The entries below contain a line with "(4.00 s to 5.00 s)" and a line with "Verbatim transcript: Diese". Quote exactly those two lines and all lines between them.

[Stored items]
◇ ◇ ◇ ◇
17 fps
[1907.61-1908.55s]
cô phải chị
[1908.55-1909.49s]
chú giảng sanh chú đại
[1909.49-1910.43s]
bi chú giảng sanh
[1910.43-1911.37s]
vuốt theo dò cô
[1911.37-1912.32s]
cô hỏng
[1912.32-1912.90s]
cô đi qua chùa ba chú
◇ ◇ ◇ ◇
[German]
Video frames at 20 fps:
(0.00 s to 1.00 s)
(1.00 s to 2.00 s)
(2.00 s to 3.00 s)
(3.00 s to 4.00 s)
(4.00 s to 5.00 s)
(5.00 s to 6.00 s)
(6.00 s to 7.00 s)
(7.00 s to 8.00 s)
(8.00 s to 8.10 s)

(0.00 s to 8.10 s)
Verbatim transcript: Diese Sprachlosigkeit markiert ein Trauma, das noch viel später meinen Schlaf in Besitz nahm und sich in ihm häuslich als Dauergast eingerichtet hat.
◇ ◇ ◇ ◇
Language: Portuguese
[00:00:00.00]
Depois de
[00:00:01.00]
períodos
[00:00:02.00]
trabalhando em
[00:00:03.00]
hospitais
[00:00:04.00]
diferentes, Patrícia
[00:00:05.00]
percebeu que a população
◇ ◇ ◇ ◇
Answer space:
(4.00 s to 5.00 s)
(5.00 s to 6.00 s)
(6.00 s to 7.00 s)
(7.00 s to 8.00 s)
(8.00 s to 8.10 s)

(0.00 s to 8.10 s)
Verbatim transcript: Diese Sprachlosigkeit markiert ein Trauma, das noch viel später meinen Schlaf in Besitz nahm und sich in ihm häuslich als Dauergast eingerichtet hat.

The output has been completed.